ABOUT THIS TASK:
With pictures left out, set down every record word for word.

DATA TO USE:

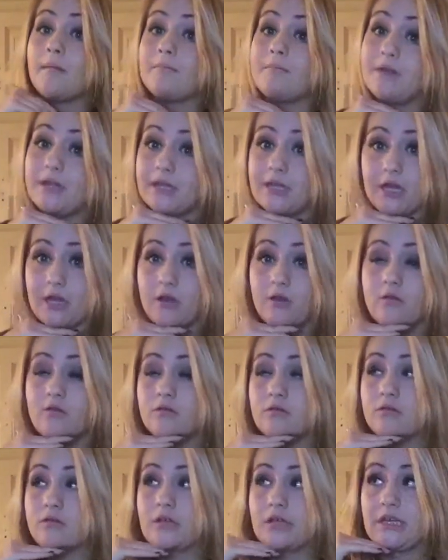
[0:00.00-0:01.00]
But no,
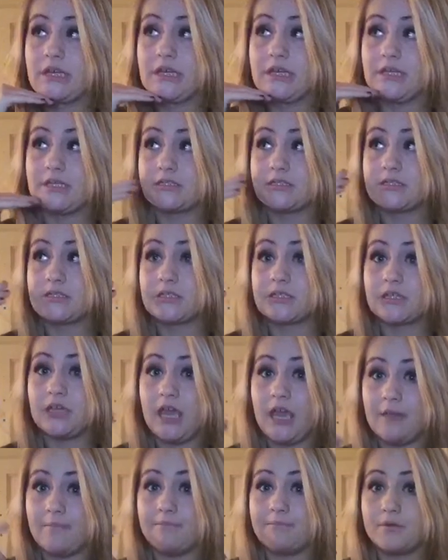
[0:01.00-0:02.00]
it
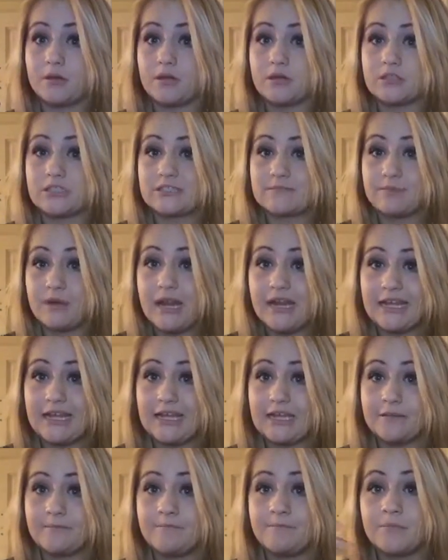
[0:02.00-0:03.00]
kept
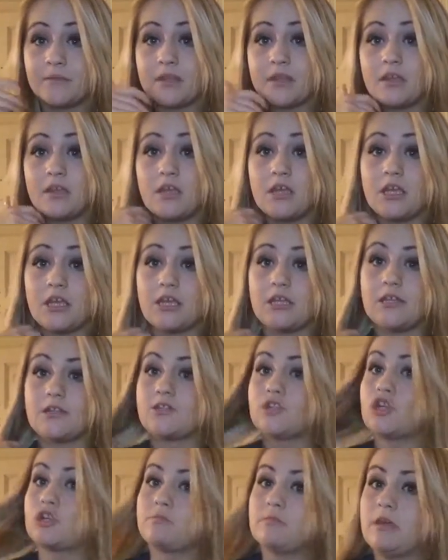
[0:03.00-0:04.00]
spreading, and
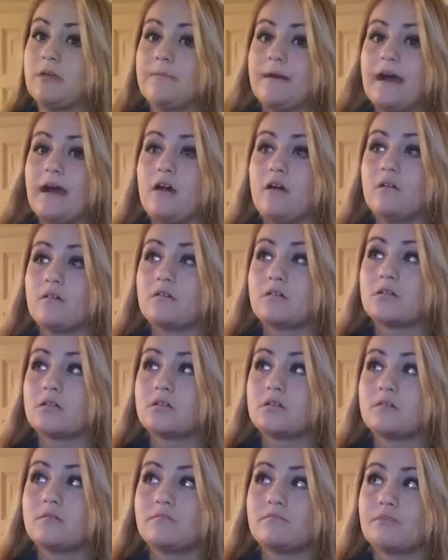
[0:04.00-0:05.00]
it took me about
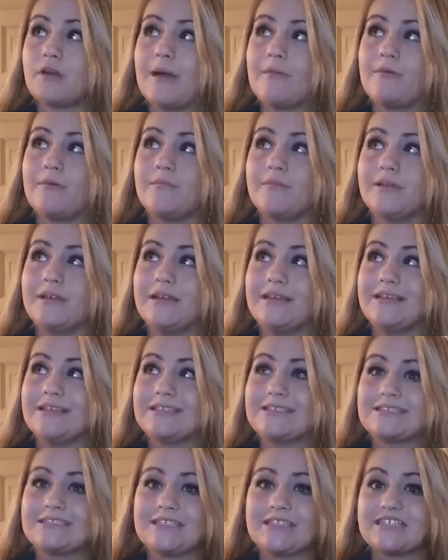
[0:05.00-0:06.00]
probably
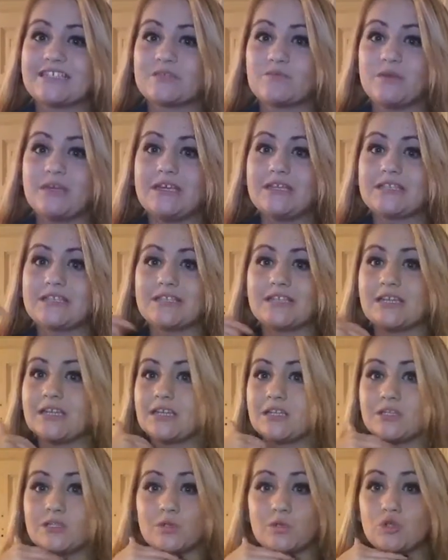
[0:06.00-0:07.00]
6 weeks to
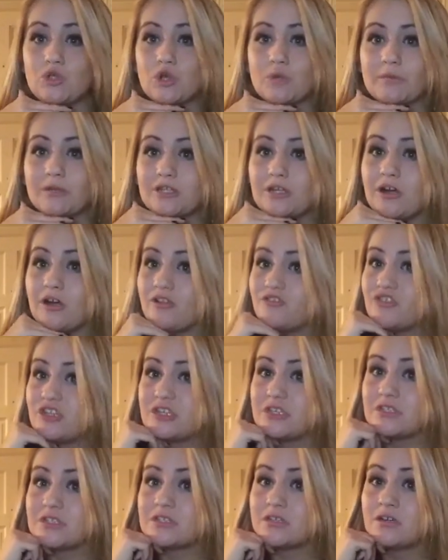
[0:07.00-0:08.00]
get into a
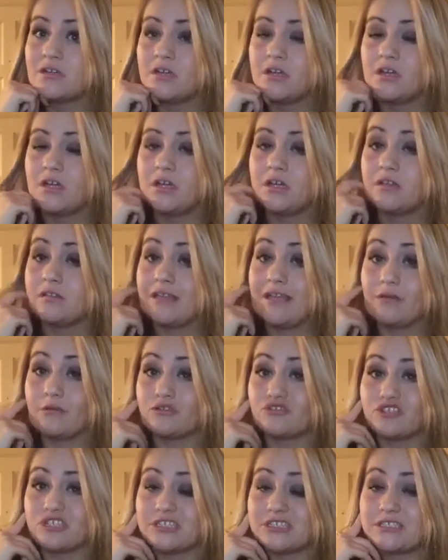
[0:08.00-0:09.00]
dermatologist. They
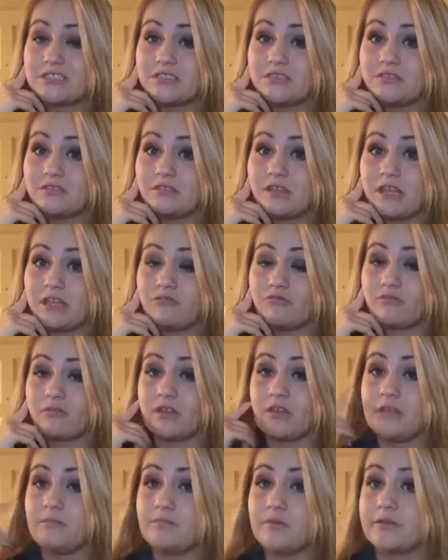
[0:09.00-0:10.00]
were just like
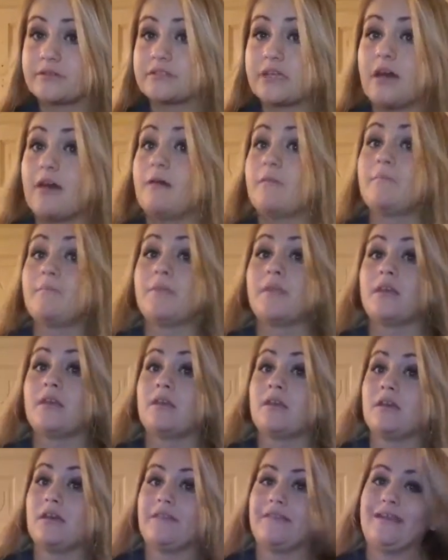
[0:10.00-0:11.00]
really booked up,
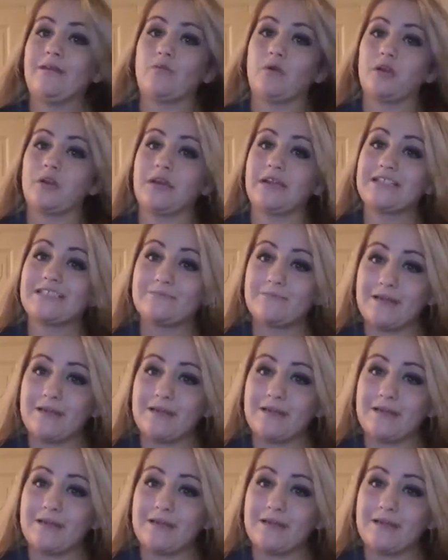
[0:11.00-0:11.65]
and they weren't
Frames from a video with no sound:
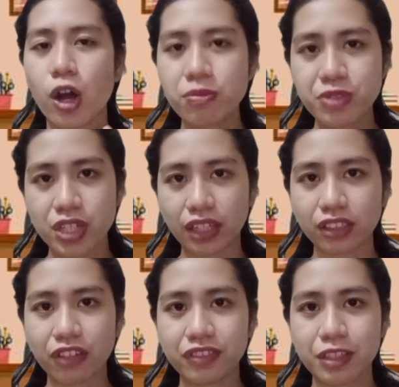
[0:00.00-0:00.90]
object
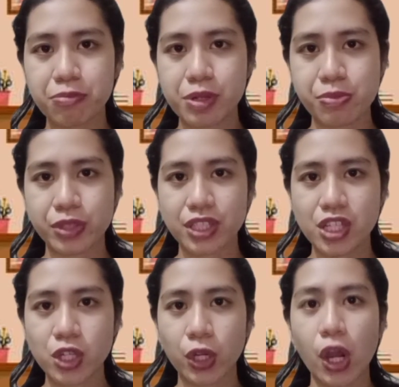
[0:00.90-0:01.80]
of the
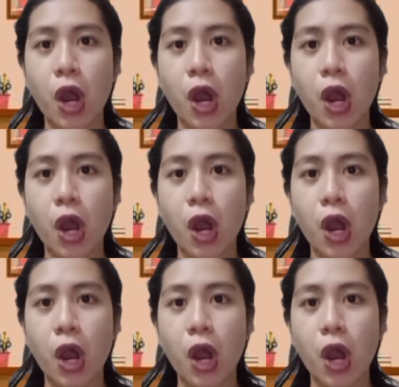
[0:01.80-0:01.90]
preposition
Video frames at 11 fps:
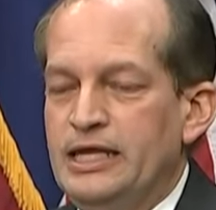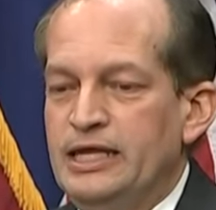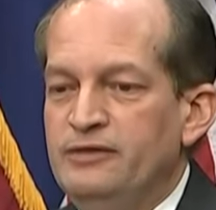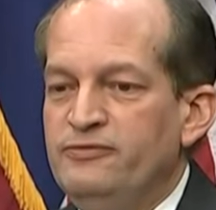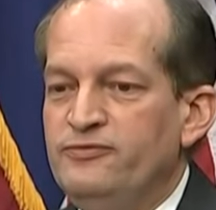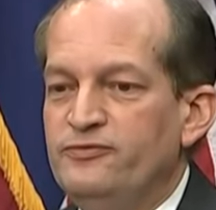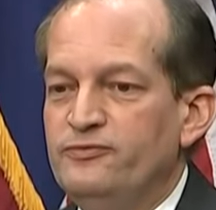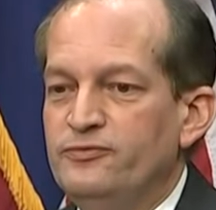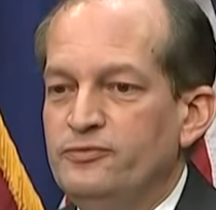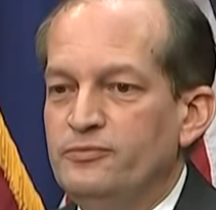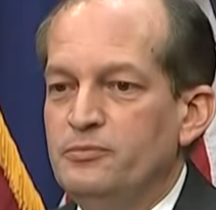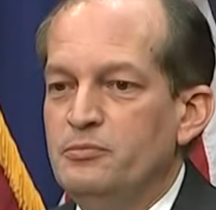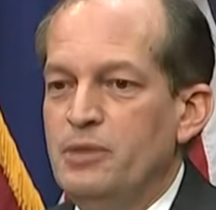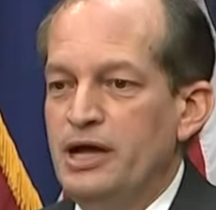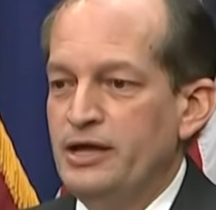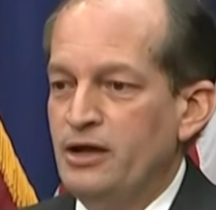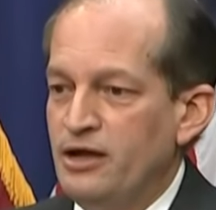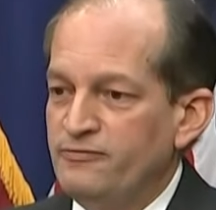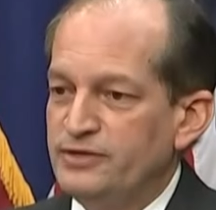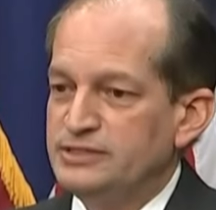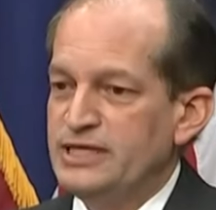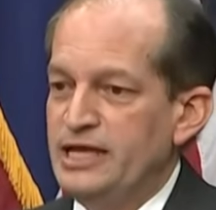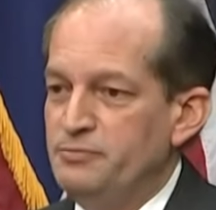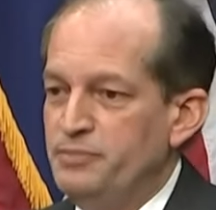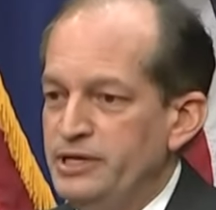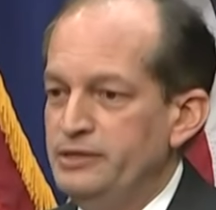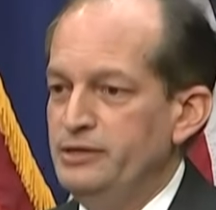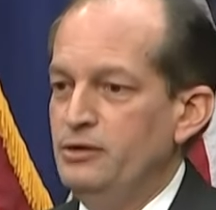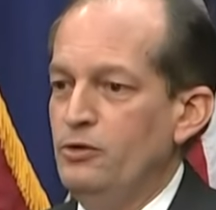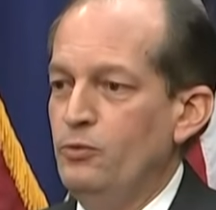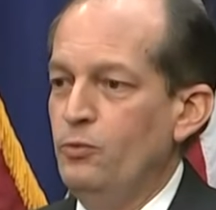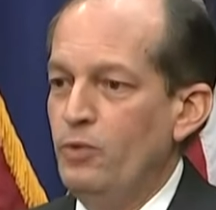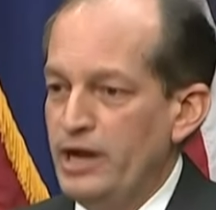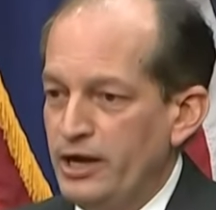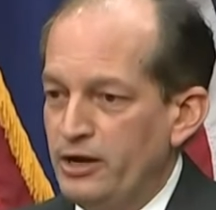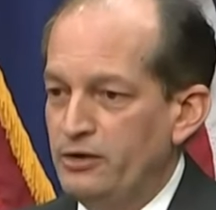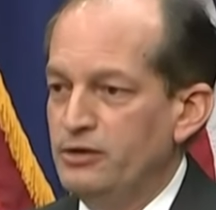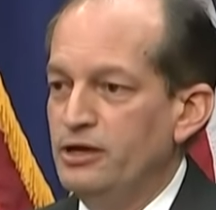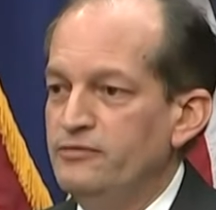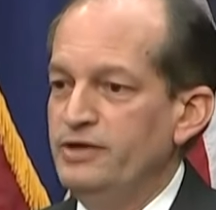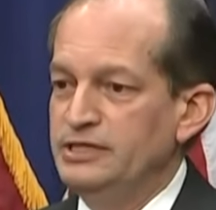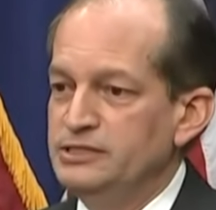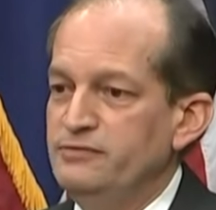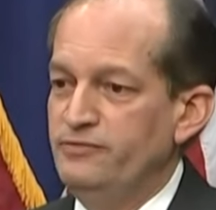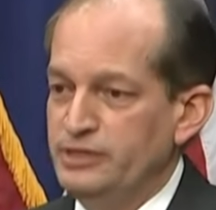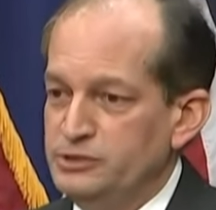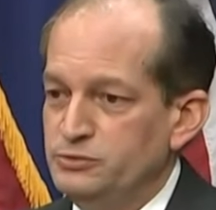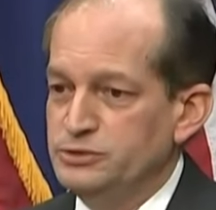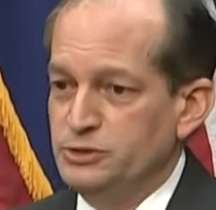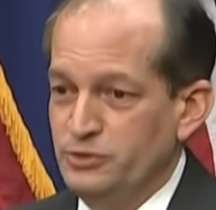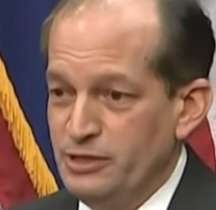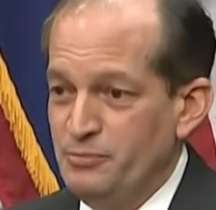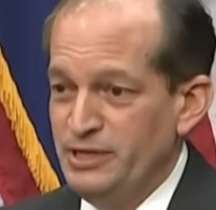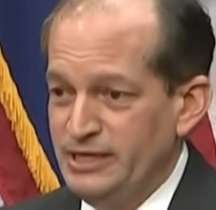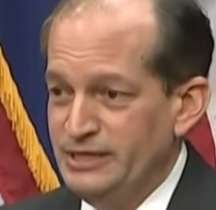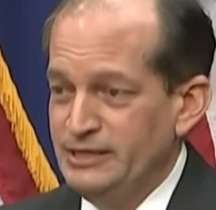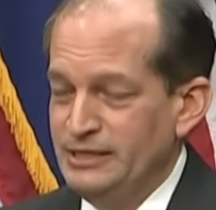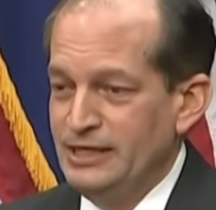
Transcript: If my office had been aware of individuals who committed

EXERCISE ANSWER:
[0:00.00-0:01.00]
But no,
[0:01.00-0:02.00]
it
[0:02.00-0:03.00]
kept
[0:03.00-0:04.00]
spreading, and
[0:04.00-0:05.00]
it took me about
[0:05.00-0:06.00]
probably
[0:06.00-0:07.00]
6 weeks to
[0:07.00-0:08.00]
get into a
[0:08.00-0:09.00]
dermatologist. They
[0:09.00-0:10.00]
were just like
[0:10.00-0:11.00]
really booked up,
[0:11.00-0:11.65]
and they weren't
Frames from a video with no sound:
[0:00.00-0:00.90]
object
[0:00.90-0:01.80]
of the
[0:01.80-0:01.90]
preposition
Video frames at 11 fps:
Transcript: If my office had been aware of individuals who committed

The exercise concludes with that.